Le Gouverneur de la Ville-province de Kinshasa, Daniel Bumba, a présidé le vendredi 10 avril 2026 une réunion stratégique du Comité provincial de sécurité, marquant une étape décisive dans la lutte contre l’insécurité urbaine. Au cœur de cette rencontre : une évaluation sans complaisance de la situation sécuritaire dans la capitale congolaise. Face à la recrudescence des actes de banditisme, notamment les braquages en plein jour comme à la tombée de la nuit, l’exécutif provincial entend désormais passer à une vitesse supérieure.

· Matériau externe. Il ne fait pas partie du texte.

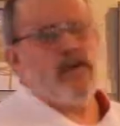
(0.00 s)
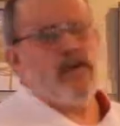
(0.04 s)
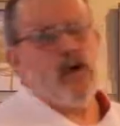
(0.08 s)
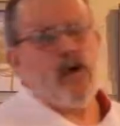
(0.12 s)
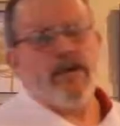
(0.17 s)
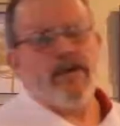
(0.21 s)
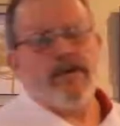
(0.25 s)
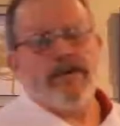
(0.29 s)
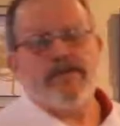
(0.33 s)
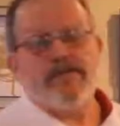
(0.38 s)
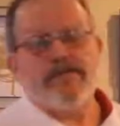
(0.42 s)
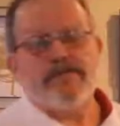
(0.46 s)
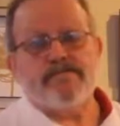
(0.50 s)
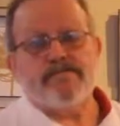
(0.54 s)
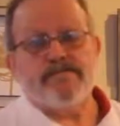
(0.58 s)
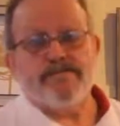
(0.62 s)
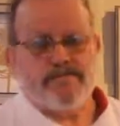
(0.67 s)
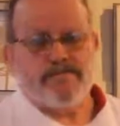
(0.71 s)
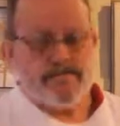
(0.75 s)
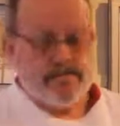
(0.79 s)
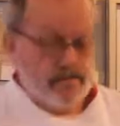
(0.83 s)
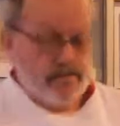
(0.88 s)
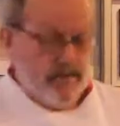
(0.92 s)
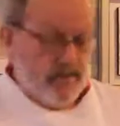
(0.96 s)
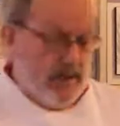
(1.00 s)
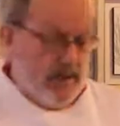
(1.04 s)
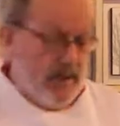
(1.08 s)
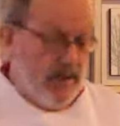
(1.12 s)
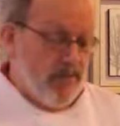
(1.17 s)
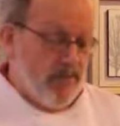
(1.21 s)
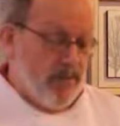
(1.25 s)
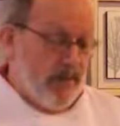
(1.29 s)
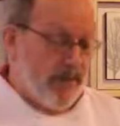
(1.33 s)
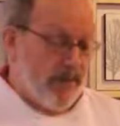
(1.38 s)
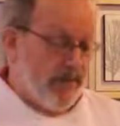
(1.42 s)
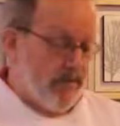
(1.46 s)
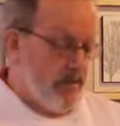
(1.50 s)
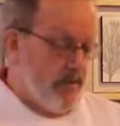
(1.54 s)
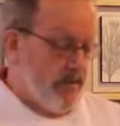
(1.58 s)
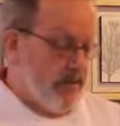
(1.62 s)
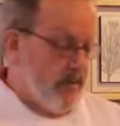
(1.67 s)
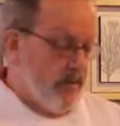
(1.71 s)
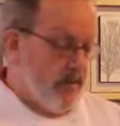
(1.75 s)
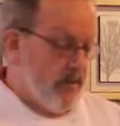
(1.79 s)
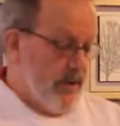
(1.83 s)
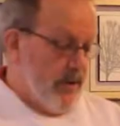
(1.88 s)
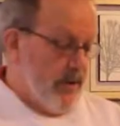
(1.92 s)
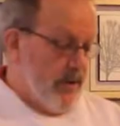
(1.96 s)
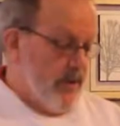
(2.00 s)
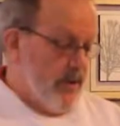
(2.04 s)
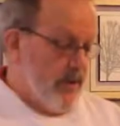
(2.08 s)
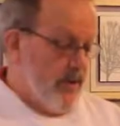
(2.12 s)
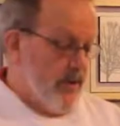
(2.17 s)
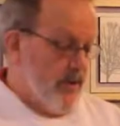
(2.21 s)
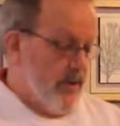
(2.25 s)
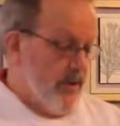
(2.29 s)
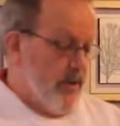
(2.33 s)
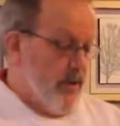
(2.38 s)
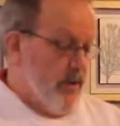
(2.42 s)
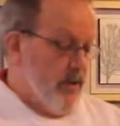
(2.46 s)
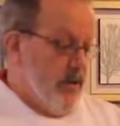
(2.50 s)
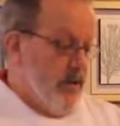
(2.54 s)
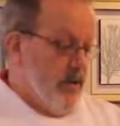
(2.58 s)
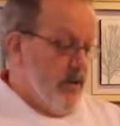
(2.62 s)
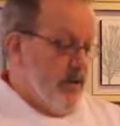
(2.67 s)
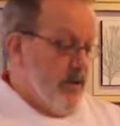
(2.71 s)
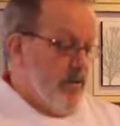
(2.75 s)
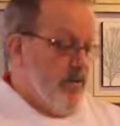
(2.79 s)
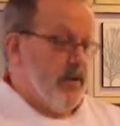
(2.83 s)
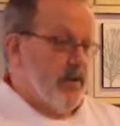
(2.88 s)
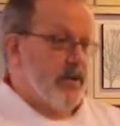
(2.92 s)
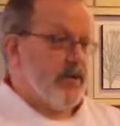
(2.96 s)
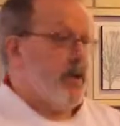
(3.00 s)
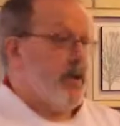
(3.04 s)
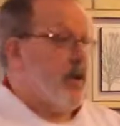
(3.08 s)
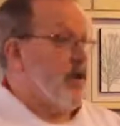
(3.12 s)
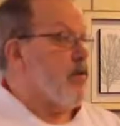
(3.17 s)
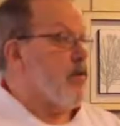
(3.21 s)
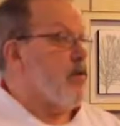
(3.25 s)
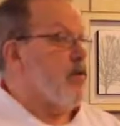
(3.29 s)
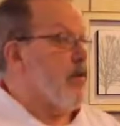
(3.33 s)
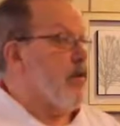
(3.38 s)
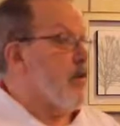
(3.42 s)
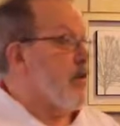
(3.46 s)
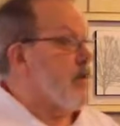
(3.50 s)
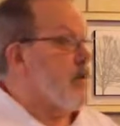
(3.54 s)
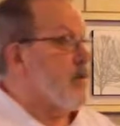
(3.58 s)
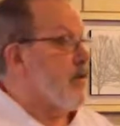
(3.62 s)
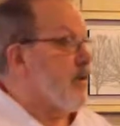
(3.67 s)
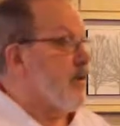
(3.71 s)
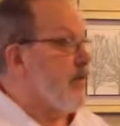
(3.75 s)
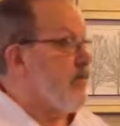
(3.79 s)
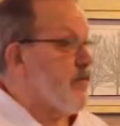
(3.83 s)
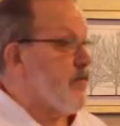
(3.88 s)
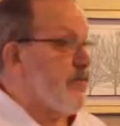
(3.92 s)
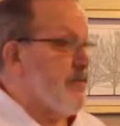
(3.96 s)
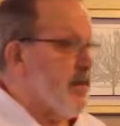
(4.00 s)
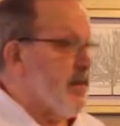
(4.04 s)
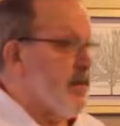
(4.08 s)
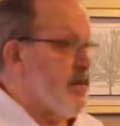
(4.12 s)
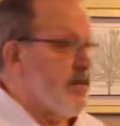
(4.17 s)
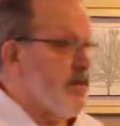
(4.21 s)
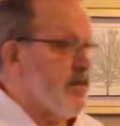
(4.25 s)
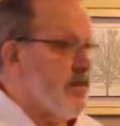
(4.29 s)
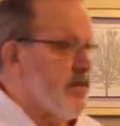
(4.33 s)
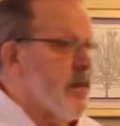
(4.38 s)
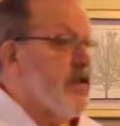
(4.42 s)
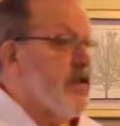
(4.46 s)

open. That brings in cold air, but not cold air enough to make you.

Dans sa communication, le Gouverneur Bumba a insisté sur la nécessité d’intensifier les opérations de sécurisation à travers toute la ville. L’objectif est sans équivoque : restaurer un climat de quiétude et garantir la protection des personnes ainsi que de leurs biens.
« La sécurité des Kinois n’est pas négociable », a-t-il martelé, appelant à une mobilisation accrue des forces de l’ordre et à une coordination renforcée entre les différents services impliqués.

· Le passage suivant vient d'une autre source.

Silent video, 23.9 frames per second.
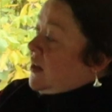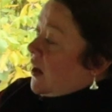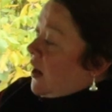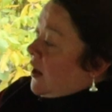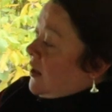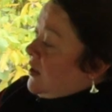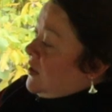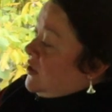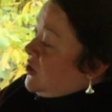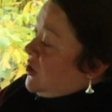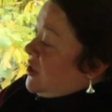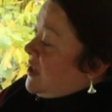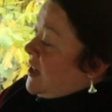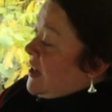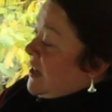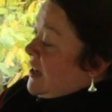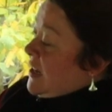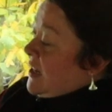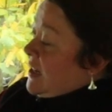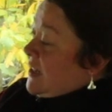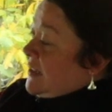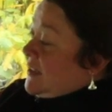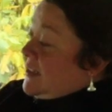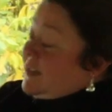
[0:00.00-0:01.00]
ecology
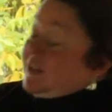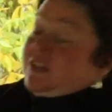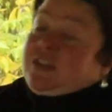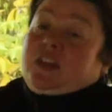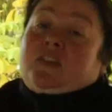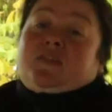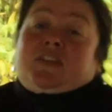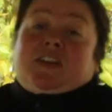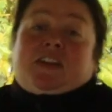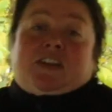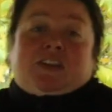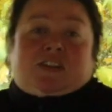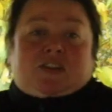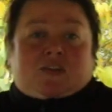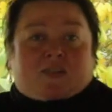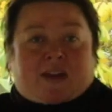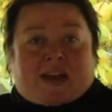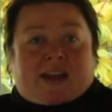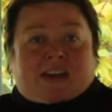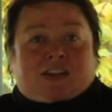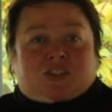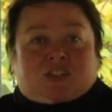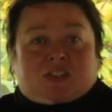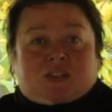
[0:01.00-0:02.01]
is the study of
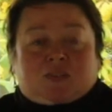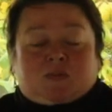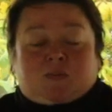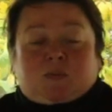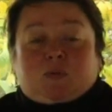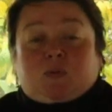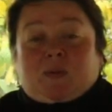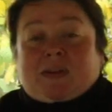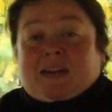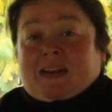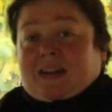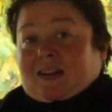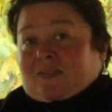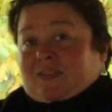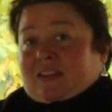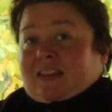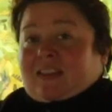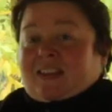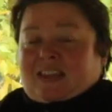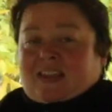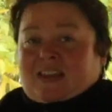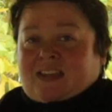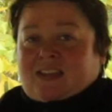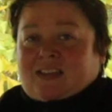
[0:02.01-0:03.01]
interactions between
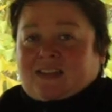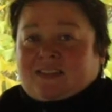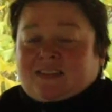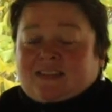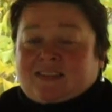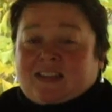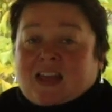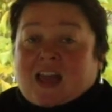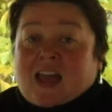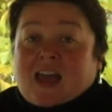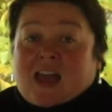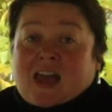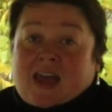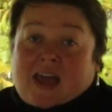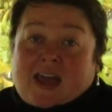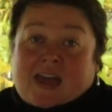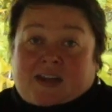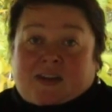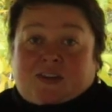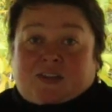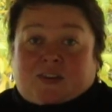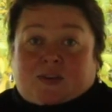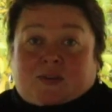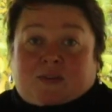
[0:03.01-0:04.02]
living things
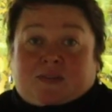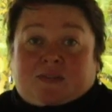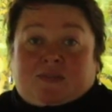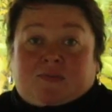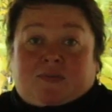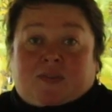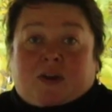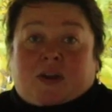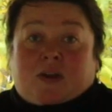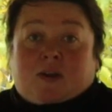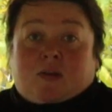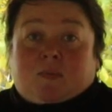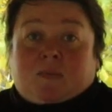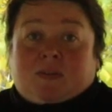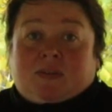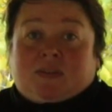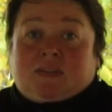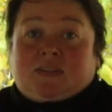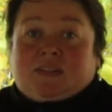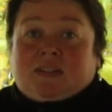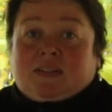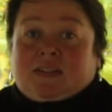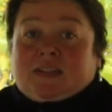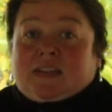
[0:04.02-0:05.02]
and their
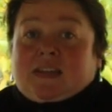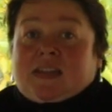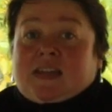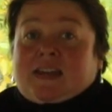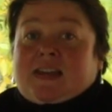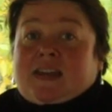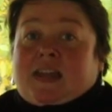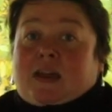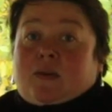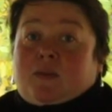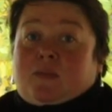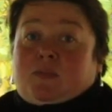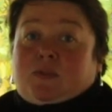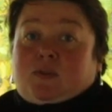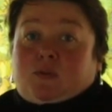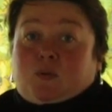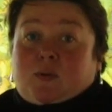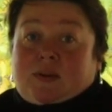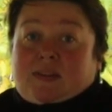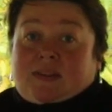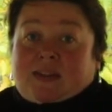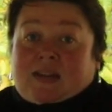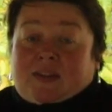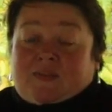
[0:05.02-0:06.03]
environment. Now,
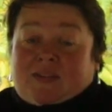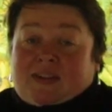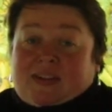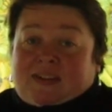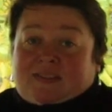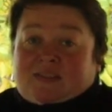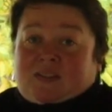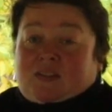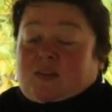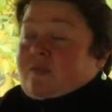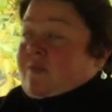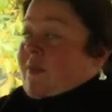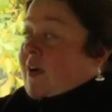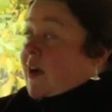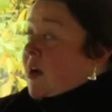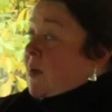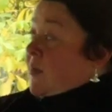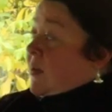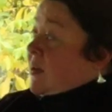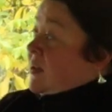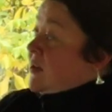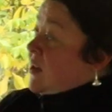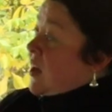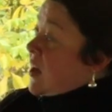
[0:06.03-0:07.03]
between the living things and the
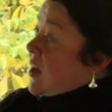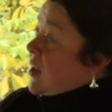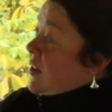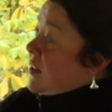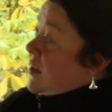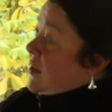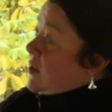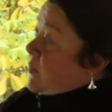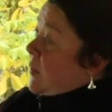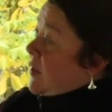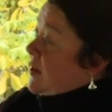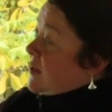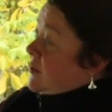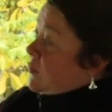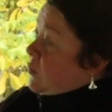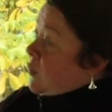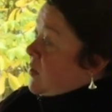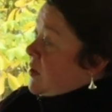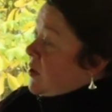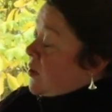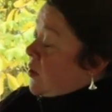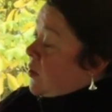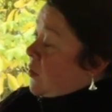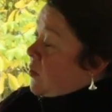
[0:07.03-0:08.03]
environment, the space
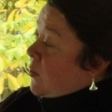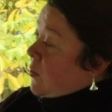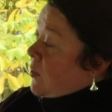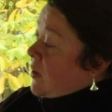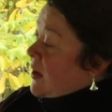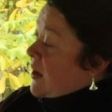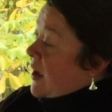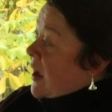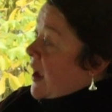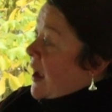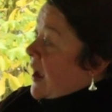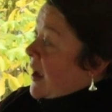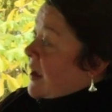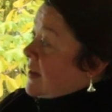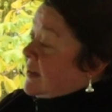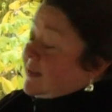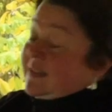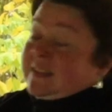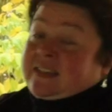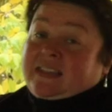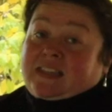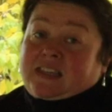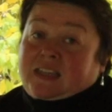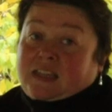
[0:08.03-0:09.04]
we know as
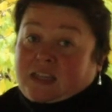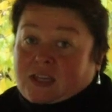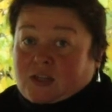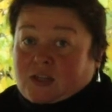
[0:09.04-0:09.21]
the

Cette réunion a connu la participation de plusieurs hautes autorités sécuritaires, notamment le ministre provincial de l’Intérieur et de la Sécurité, la Conseillère spéciale du Gouverneur en matière de sécurité, le Commandant de la 14e région militaire, ainsi que le Commissaire provincial de la Police nationale congolaise (PNC/Ville de Kinshasa). Des experts du secteur ont également pris part aux échanges, apportant leur expertise pour affiner les stratégies envisagées.
Au sortir de ces assises, une série de mesures concrètes a été arrêtée, visant à renforcer la présence sécuritaire sur le terrain et à améliorer la réactivité face aux menaces. Si les détails opérationnels n’ont pas été rendus publics, l’accent est clairement mis sur la prévention et la répression ciblée des réseaux criminels.
Dans une ville en quête de stabilité, ce regain d’engagement des autorités provinciales est perçu comme un signal fort. Reste désormais à traduire ces résolutions en actions visibles et durables pour rassurer une population en attente de résultats tangibles.